◆ **INPUT**:
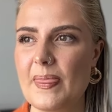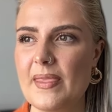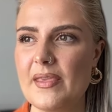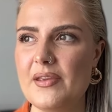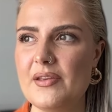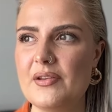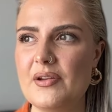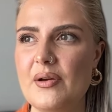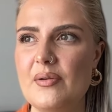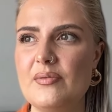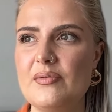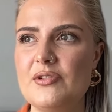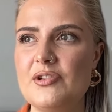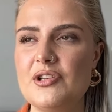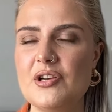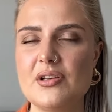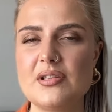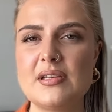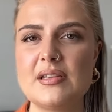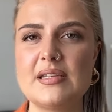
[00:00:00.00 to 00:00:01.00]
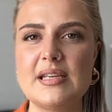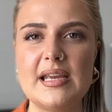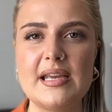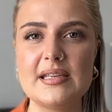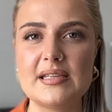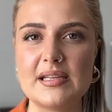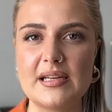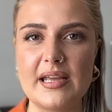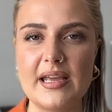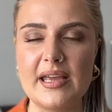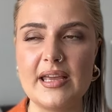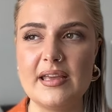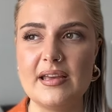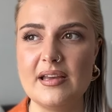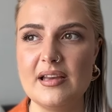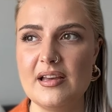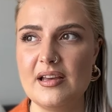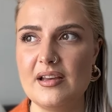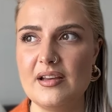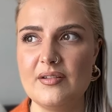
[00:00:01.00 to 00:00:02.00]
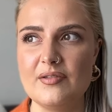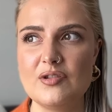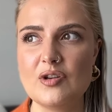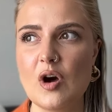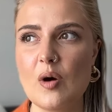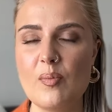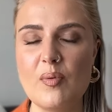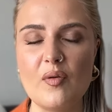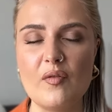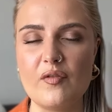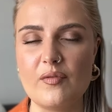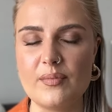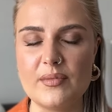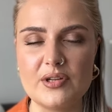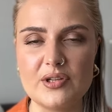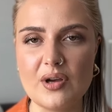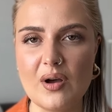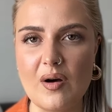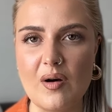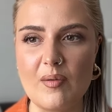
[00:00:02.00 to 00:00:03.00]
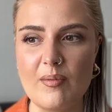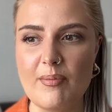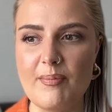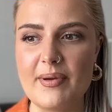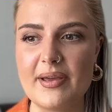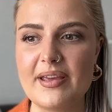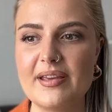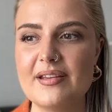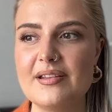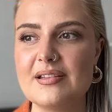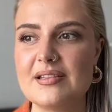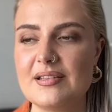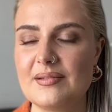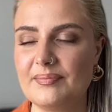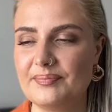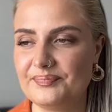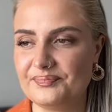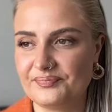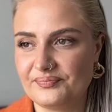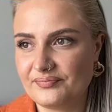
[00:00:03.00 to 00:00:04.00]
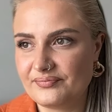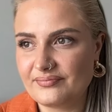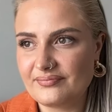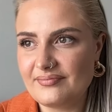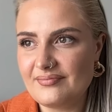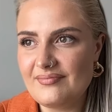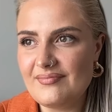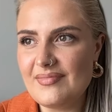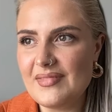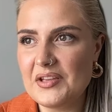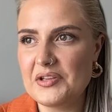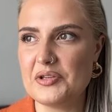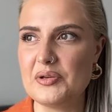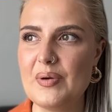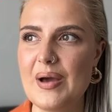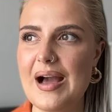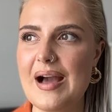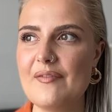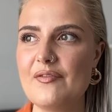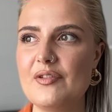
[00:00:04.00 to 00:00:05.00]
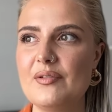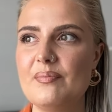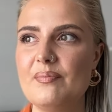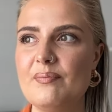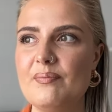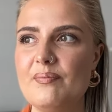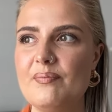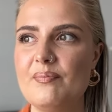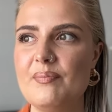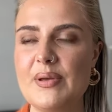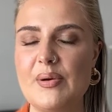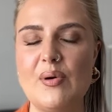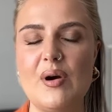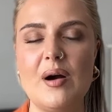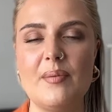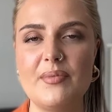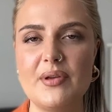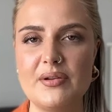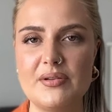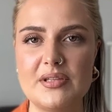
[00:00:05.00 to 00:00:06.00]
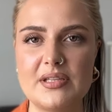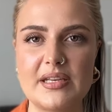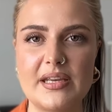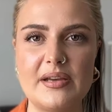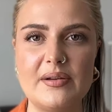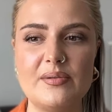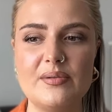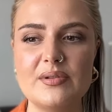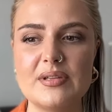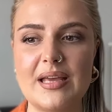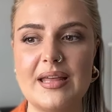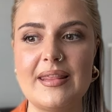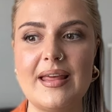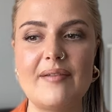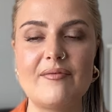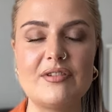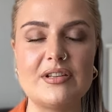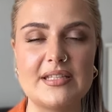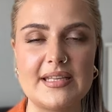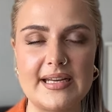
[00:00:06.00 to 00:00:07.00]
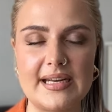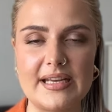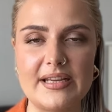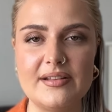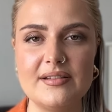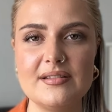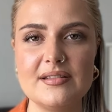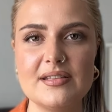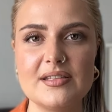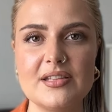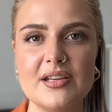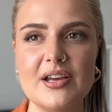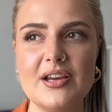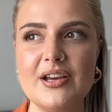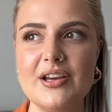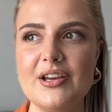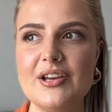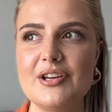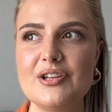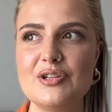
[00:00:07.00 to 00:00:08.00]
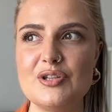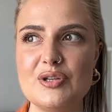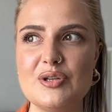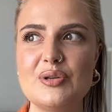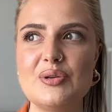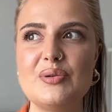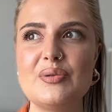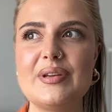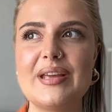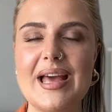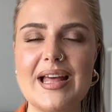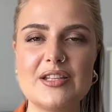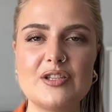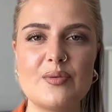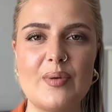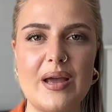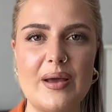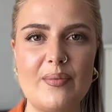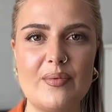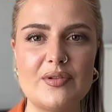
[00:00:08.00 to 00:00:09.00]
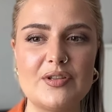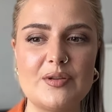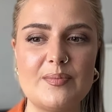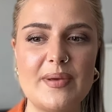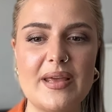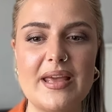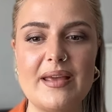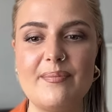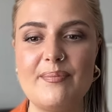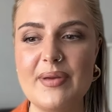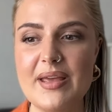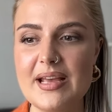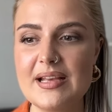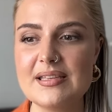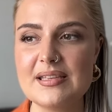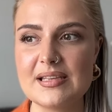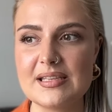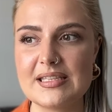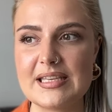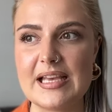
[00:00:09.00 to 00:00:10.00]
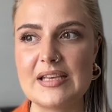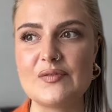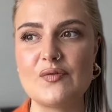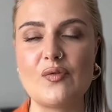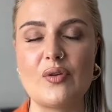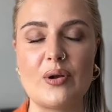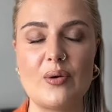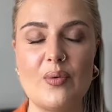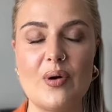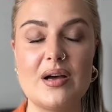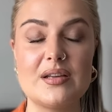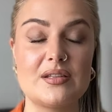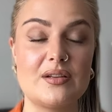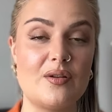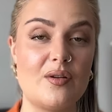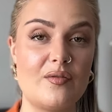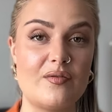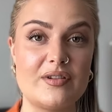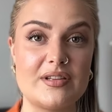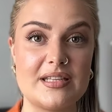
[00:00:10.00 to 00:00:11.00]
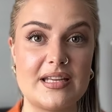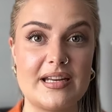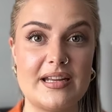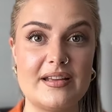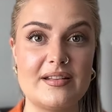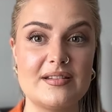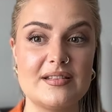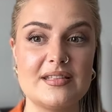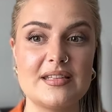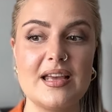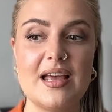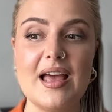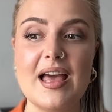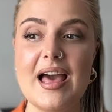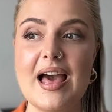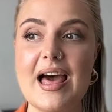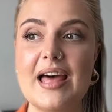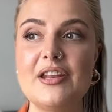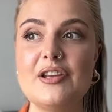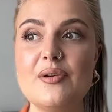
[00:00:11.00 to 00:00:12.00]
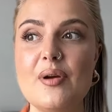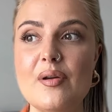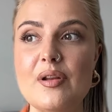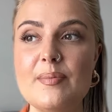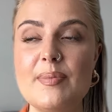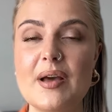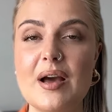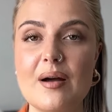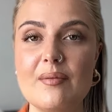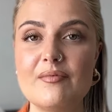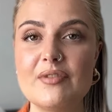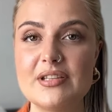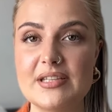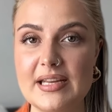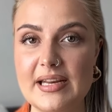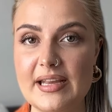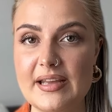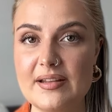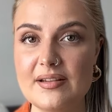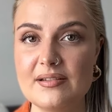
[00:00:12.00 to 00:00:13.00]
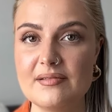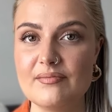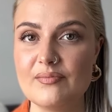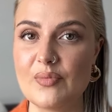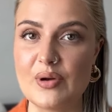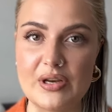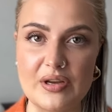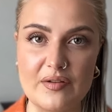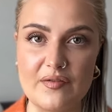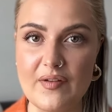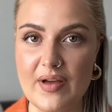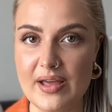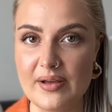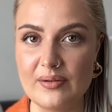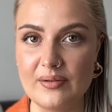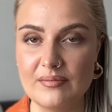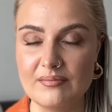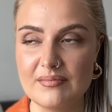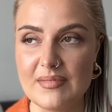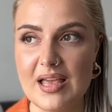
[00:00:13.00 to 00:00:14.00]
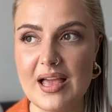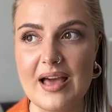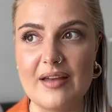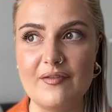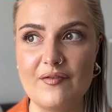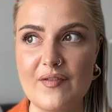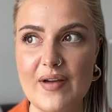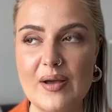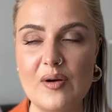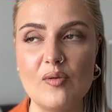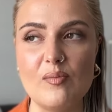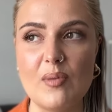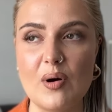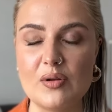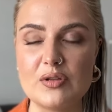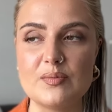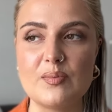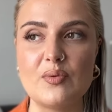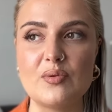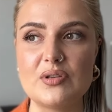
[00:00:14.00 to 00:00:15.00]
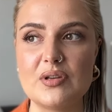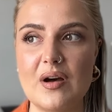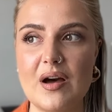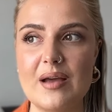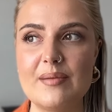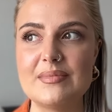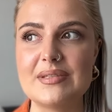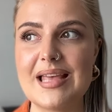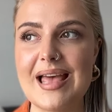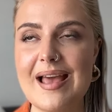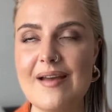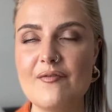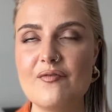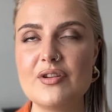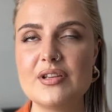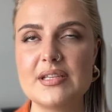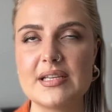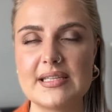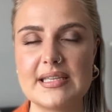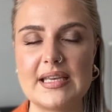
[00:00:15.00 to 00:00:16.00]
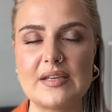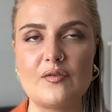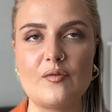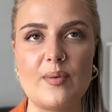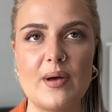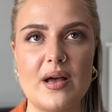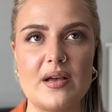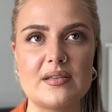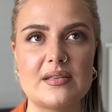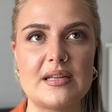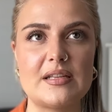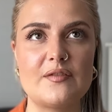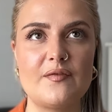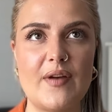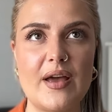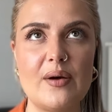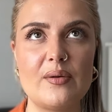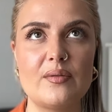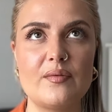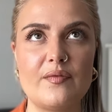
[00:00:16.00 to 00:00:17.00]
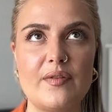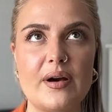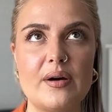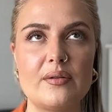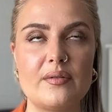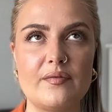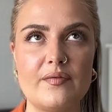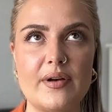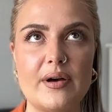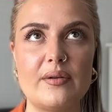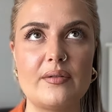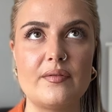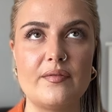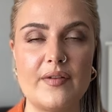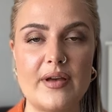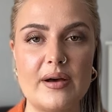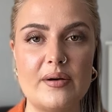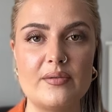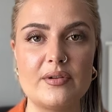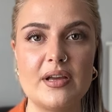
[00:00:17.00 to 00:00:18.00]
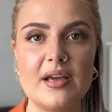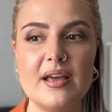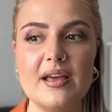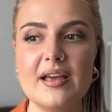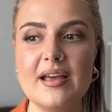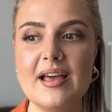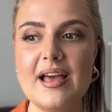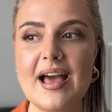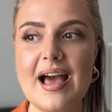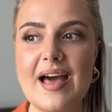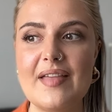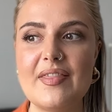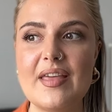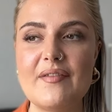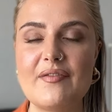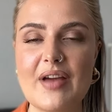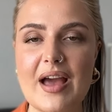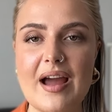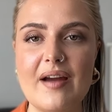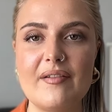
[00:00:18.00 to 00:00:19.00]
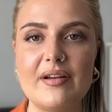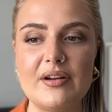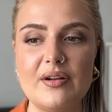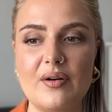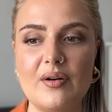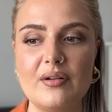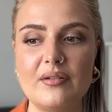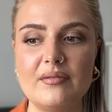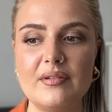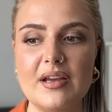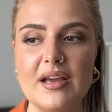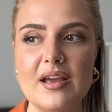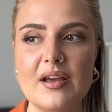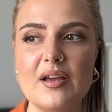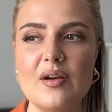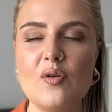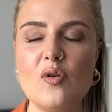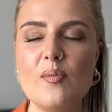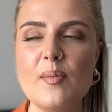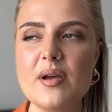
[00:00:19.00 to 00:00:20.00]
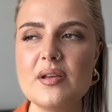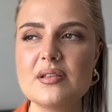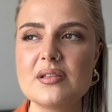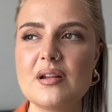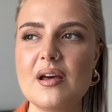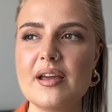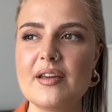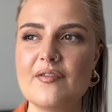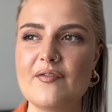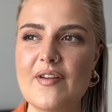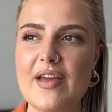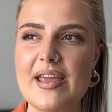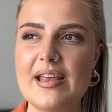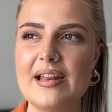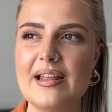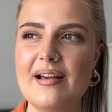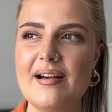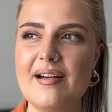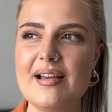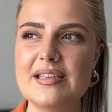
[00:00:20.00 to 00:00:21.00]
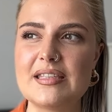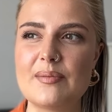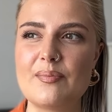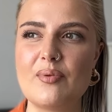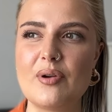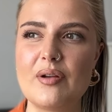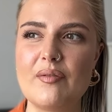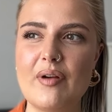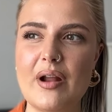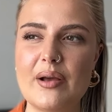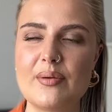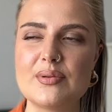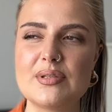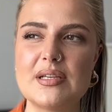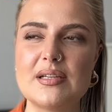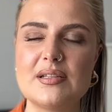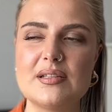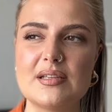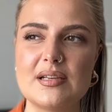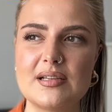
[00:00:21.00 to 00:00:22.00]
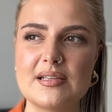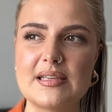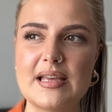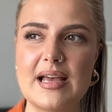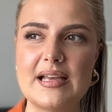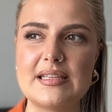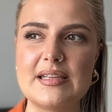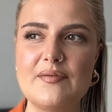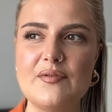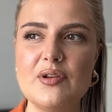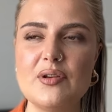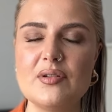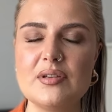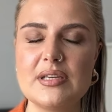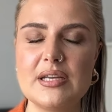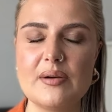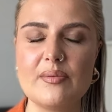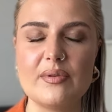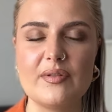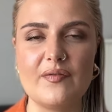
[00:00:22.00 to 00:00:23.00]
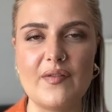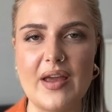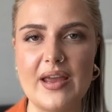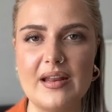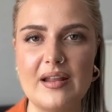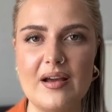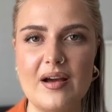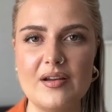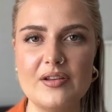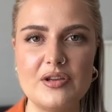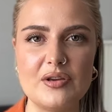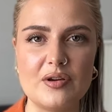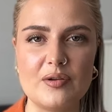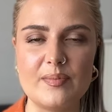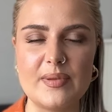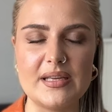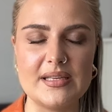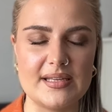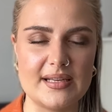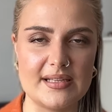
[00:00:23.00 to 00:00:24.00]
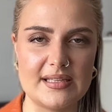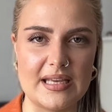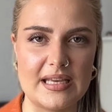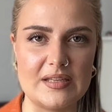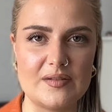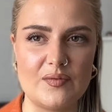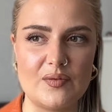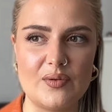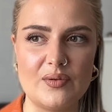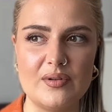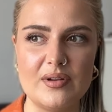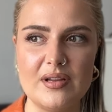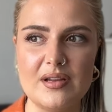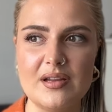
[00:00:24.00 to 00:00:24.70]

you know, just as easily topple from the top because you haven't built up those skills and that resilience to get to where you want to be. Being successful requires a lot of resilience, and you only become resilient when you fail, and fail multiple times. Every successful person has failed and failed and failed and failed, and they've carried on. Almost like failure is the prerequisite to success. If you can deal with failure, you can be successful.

==

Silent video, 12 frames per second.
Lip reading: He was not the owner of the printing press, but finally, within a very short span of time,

◆ **TASK BRIEF**: Nothing except the lines from the one containing "[00:00:19.00 to 00:00:20.00]" through the one containing "[00:00:23.00 to 00:00:24.00]" should appear in the answer, exactly as above and without pictures.

◆ **SOLUTION FOR THIS PROBLEM**:
[00:00:19.00 to 00:00:20.00]
[00:00:20.00 to 00:00:21.00]
[00:00:21.00 to 00:00:22.00]
[00:00:22.00 to 00:00:23.00]
[00:00:23.00 to 00:00:24.00]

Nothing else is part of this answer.